Data follows below. Repeat exactly the lines between the line holding "[0:03.00-0:04.00]" and the line holding "[0:11.00-0:11.80]", inclusive, and nothing more; drop pictures.
━━━━
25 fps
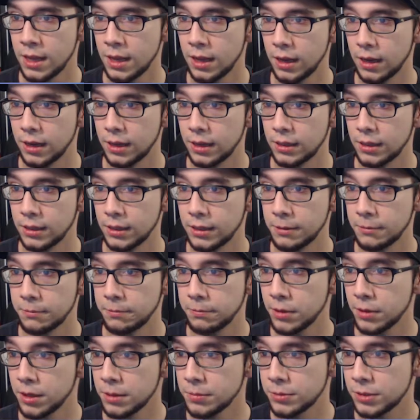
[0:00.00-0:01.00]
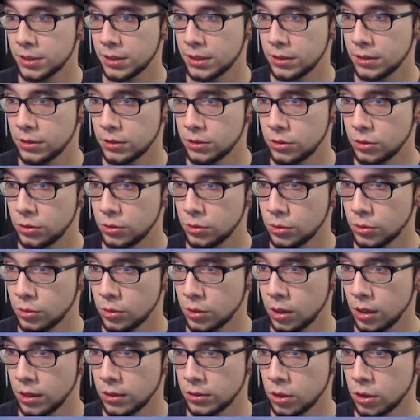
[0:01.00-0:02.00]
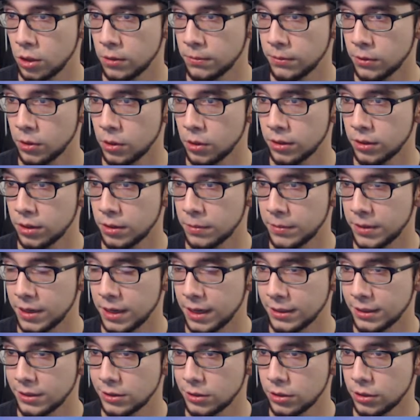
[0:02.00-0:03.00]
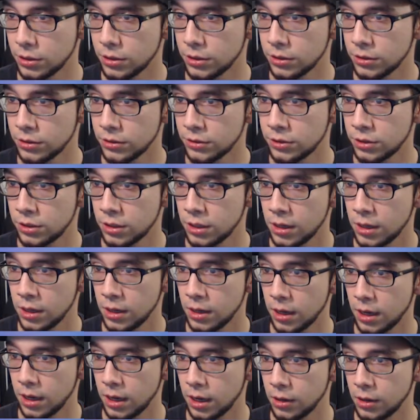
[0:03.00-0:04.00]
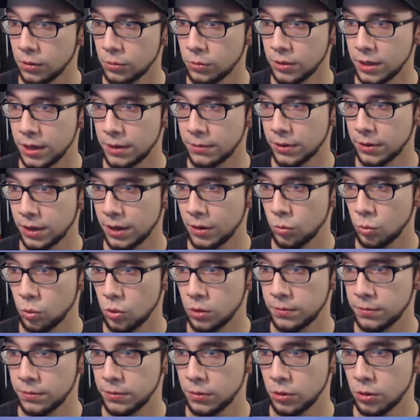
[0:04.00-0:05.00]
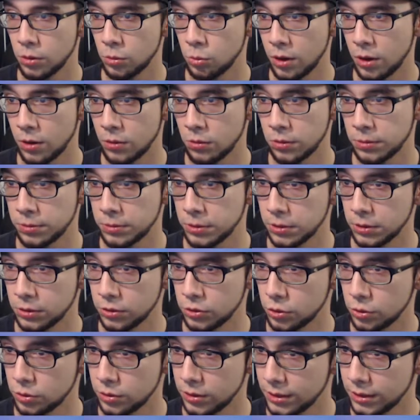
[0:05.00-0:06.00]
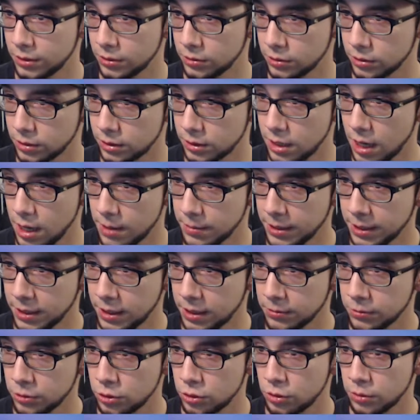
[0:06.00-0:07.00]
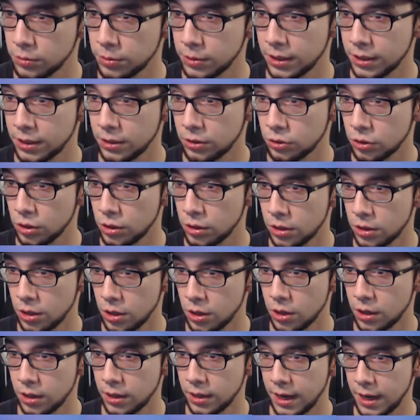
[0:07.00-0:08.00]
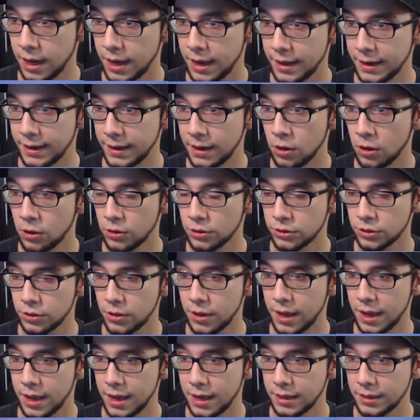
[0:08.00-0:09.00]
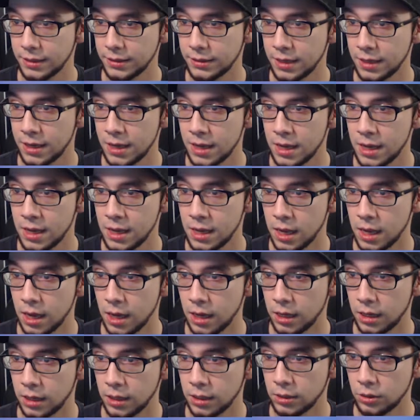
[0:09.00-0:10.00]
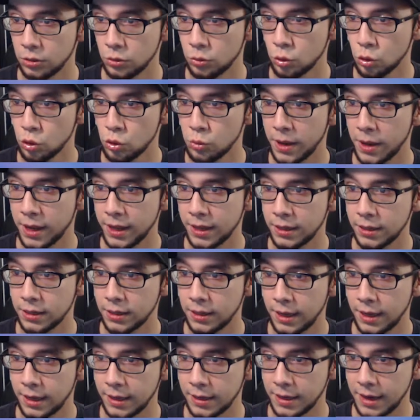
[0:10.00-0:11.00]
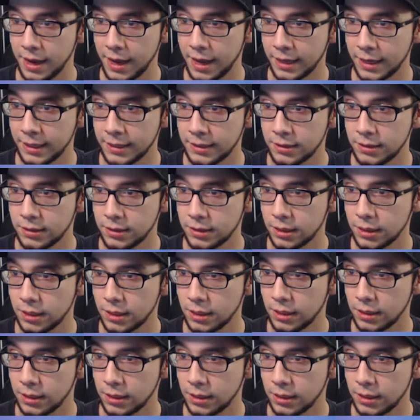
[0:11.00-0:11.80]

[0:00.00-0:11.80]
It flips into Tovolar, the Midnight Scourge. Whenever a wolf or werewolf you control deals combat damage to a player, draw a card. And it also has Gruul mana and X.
━━━━
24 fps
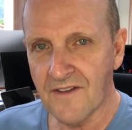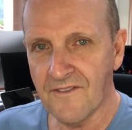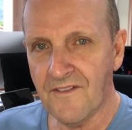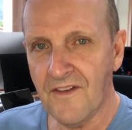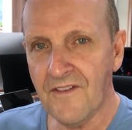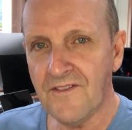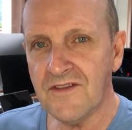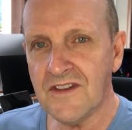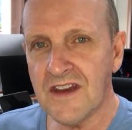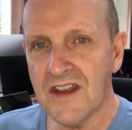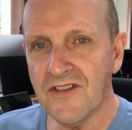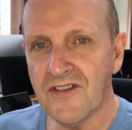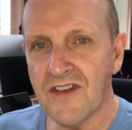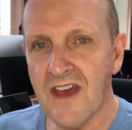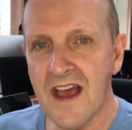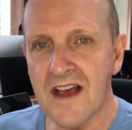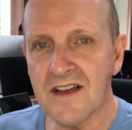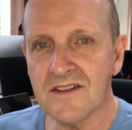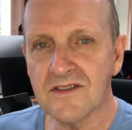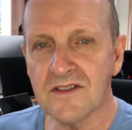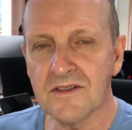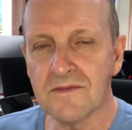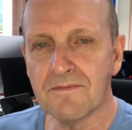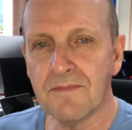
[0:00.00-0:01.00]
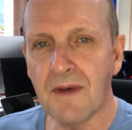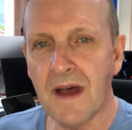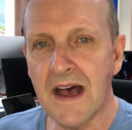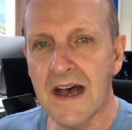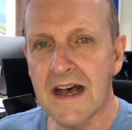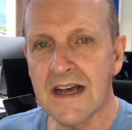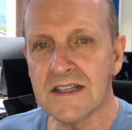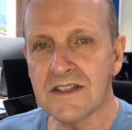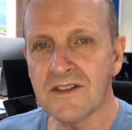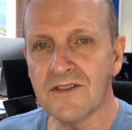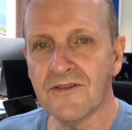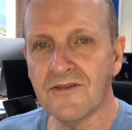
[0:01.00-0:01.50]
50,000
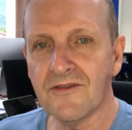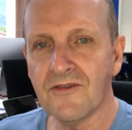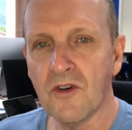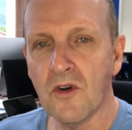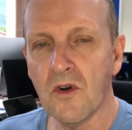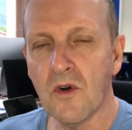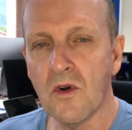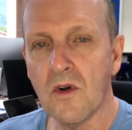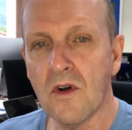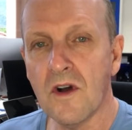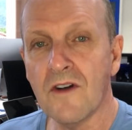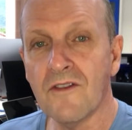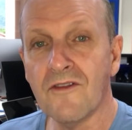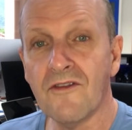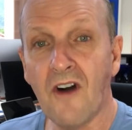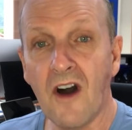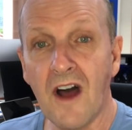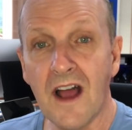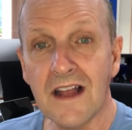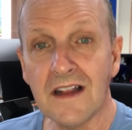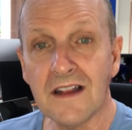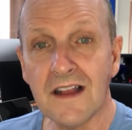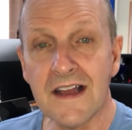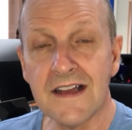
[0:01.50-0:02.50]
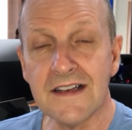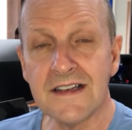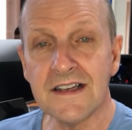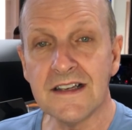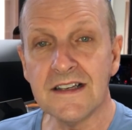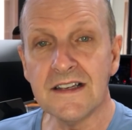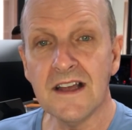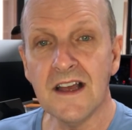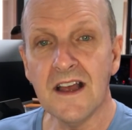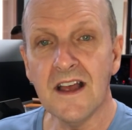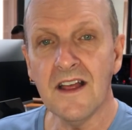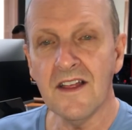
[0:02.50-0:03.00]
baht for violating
━━━━
### Result of the task
[0:03.00-0:04.00]
[0:04.00-0:05.00]
[0:05.00-0:06.00]
[0:06.00-0:07.00]
[0:07.00-0:08.00]
[0:08.00-0:09.00]
[0:09.00-0:10.00]
[0:10.00-0:11.00]
[0:11.00-0:11.80]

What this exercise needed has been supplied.